Zajmował się Pan zarówno kwestiami organizacyjnymi związanymi ze sposobami ekspozycji i sprzedaży mebli, jak i projektowaniem poszczególnych modeli, szczególnie w fabryce Goranprodukt. Jak układała się współpraca pomiędzy strukturami administracyjnymi firmy a twórcami? Czy naciskano na komercjalizację, większą opłacalność, modyfikacje modeli?
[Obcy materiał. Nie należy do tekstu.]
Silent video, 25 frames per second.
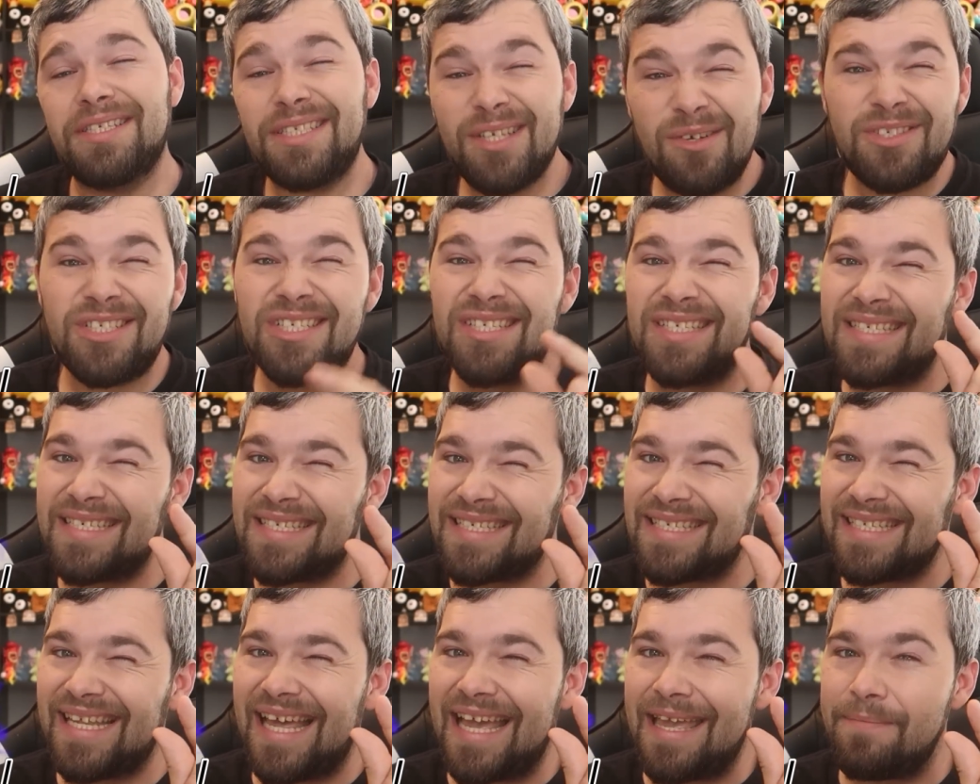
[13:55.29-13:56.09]
So just a
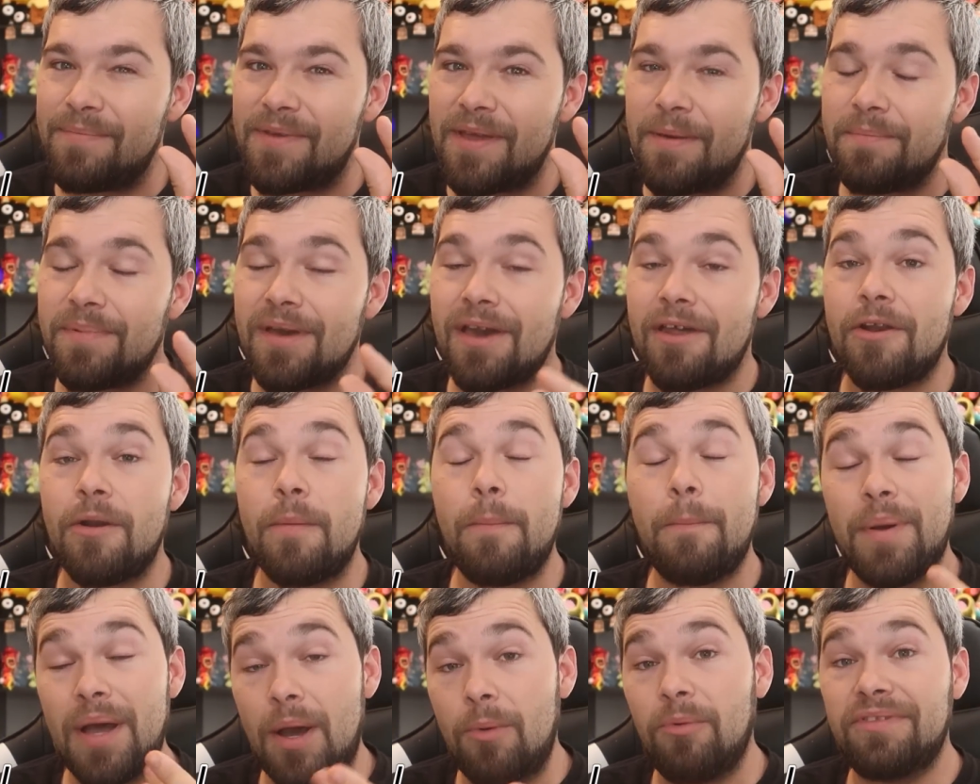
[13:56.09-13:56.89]
slight bit better,
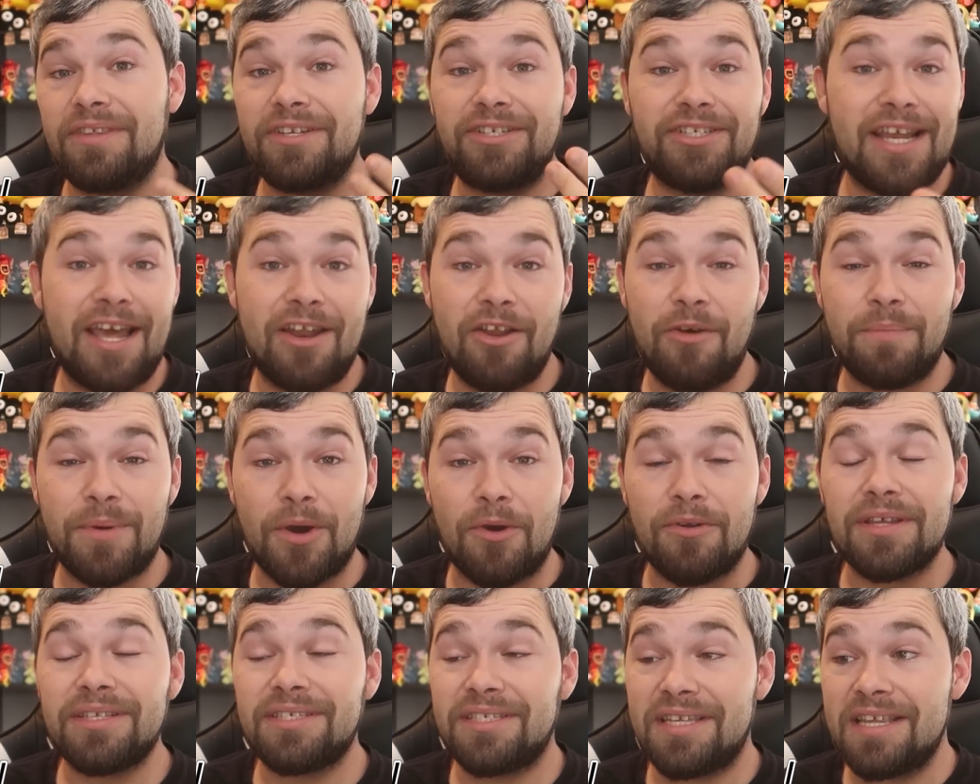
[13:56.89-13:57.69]
but with the Shadow
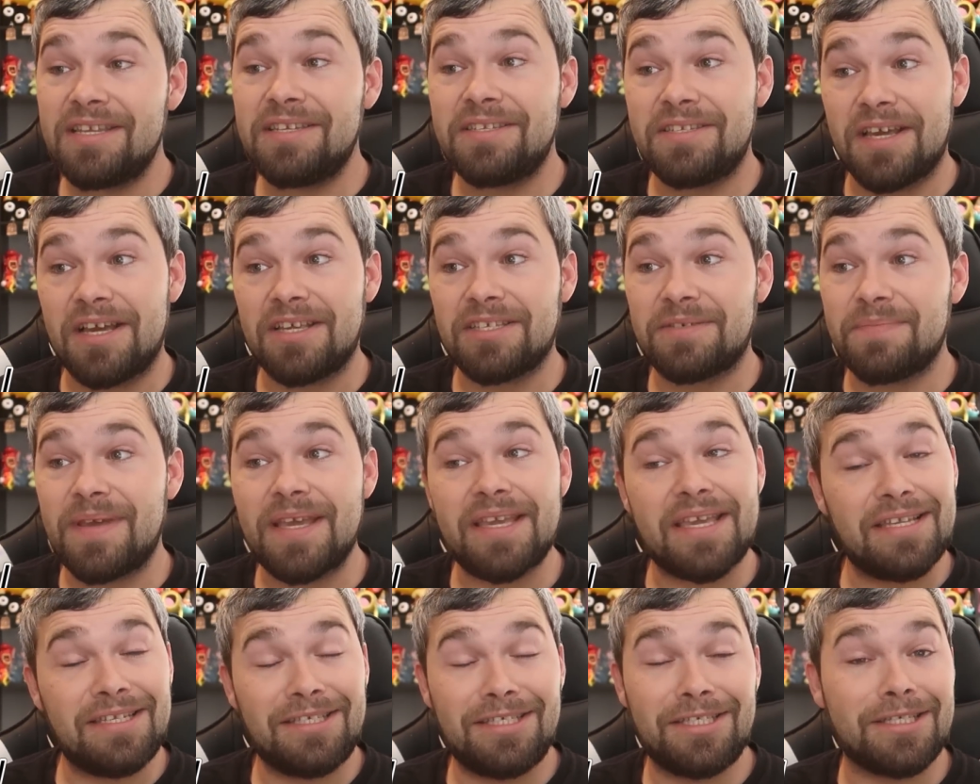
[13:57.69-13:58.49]
bonus, it does
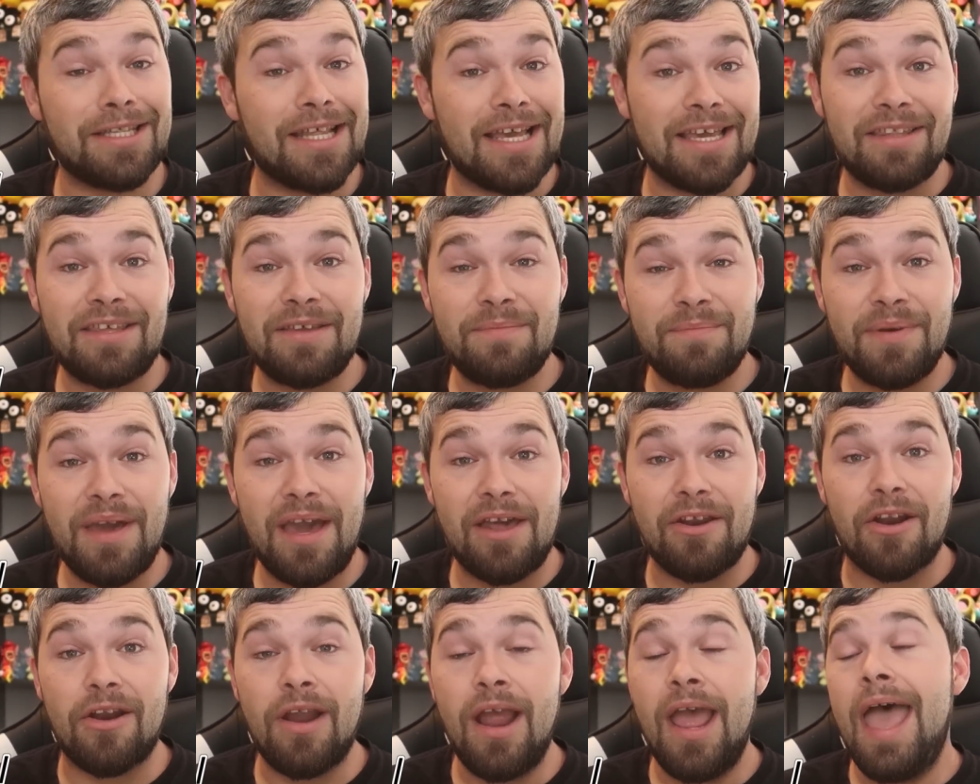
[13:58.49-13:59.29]
make it slightly
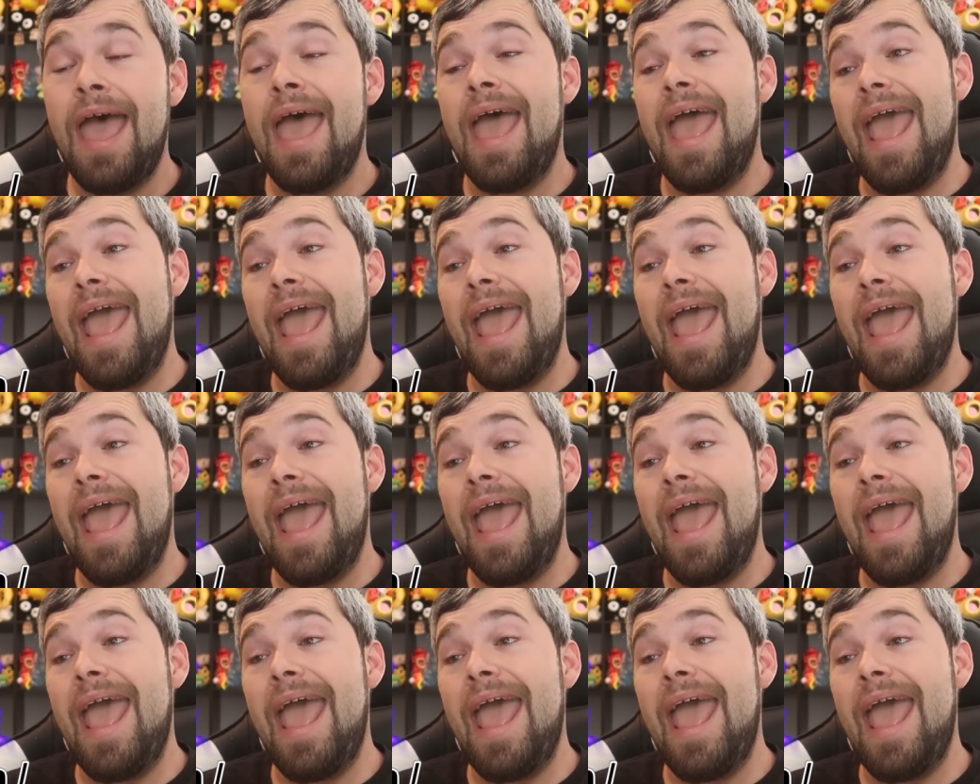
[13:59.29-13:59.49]
better.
Największy opór stwarzali tradycyjni ludzie pracy, którzy posiadali już swoje kanały sprzedaży i modele o ugruntowanej pozycji, które produkowali i sprzedawali. Dla nich wszystko, co proponowaliśmy było eksperymentem, jakimś rodzajem zamieszania. Istniał opór, ale nie wszędzie. Exportdrvo, jako firma produkująca na eksport okazał się najszybciej przyjmować innowacje. Logiką oporu było myślenie, że nie jesteśmy w świecie znani jako producenci mebli, w odróżnieniu na przykład od Skandynawów. Wielu uważało, że łatwiej jest wywozić belki i deski. Jednak istnieli i progresywni ludzie, którzy przyjęli nasz kierunek jako jeden z możliwych. W Exportdrvo mieliśmy realne wsparcie. Dyrektor Licul Mondo nie zatrzymywał nas, ale z zaufaniem powiedział „proszę, róbcie”. I jemu możemy podziękować nie tylko za to, że zdołaliśmy urządzić dom handlowy, ale i całą promocję i marketing

Co się w międzyczasie zmieniło w idei samej prezentacji? Wystawy Expo odbywały się na Targach Zagrzebskich, które dziś nie są już tym, co kiedyś…
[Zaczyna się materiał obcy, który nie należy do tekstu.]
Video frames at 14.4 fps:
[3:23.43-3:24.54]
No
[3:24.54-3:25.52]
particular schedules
Exportdrvo skupiał cały chorwacki przemysł drzewny, oferował sprzedaż i modele. Jednocześnie od małych fabryk przejął ich rynki zbytu. Na  Targach Zagrzebskich można było oglądać meble przygotowywane na eksport do USA, zgodnie ze skandynawskimi modelami. Taka produkcja odbywała się na masową skalę np. w fabrykach Vrbovsko, Ravna gora i Šavrić. Wielu producentów nauczyło się tworzyć dobre meble, które jednak nie powstawały na bazie oryginalnych projektów. Przekonaliśmy ich, że zamiast kopiować mogą produkować meble zgodnie z projektami naszych dizajnerów. Typowym przykładem był Bernardo Bernardi. To największe nasze nazwisko, intelektualista, teoretyk, krytyk projektowania. Jego pobyty studyjne w Skandynawii sprawiły, że w jego projektach czuć tamtejszego ducha, ale Bernardi był zbyt utalentowany i genialny, żeby kopiować. Nie, Bernardi tylko nauczył się w Skandynawii zasad pracy, sposobu myślenia i tego jak w ogóle prowadzić politykę dizajnu. A jako uznany w kraju artysta dostawał zamówienia od państwa, od wielkich firm, projektował dla hoteli itd. Wolni strzelcy, tacy jak Bernardi, Vjenceslav Richter i inni mieli inne warunki od dizajnerów pracujących w fabrykach. Ci byli niemal służbowymi artystami.

Rodzi się w nas bunt, kiedy widzimy, że nasi rodzimi krytycy nie dostrzegają tych różnic. My wystawialiśmy swoje produkty na targach i w domach towarowych. Elitarni dizajnerzy wystawiali swoje w salonach i galeriach, które dziennikarze i krytycy odwiedzali znacznie chętniej. Ich wystawy były dostrzeżone i informacje o nich krążyły szerzej. Na tym planie dochodziło do dyskryminacji i tu leży odpowiedź na pytanie, dlaczego dizajnerzy z produkcji bezpośredniej do dziś nie są znani. Pomimo wszystkich trudności otworzyliśmy w tym czasie Atmosferę na Targach Zagrzebskich, co zostawiło po sobie ważny ślad. Okazało się, że mamy i ludzi, i środki, żeby realizować współczesne projekty. Kiedy IKEA pojawiła się w Zagrzebiu, świat mediów i kultury przyjął to jak sensację, jakby spadło z nieba coś, czego nikt nigdy nie widział. A przecież dokładnie przed 50 laty my byliśmy IKEĄ. Oczywiście, w skromniejszym wydaniu, ale koncept funkcjonalnych mebli prezentowanych w otoczeniu pełnego wyposażenia domowego już u nas zaistniał. Czy specjalnie o tym zapomniano?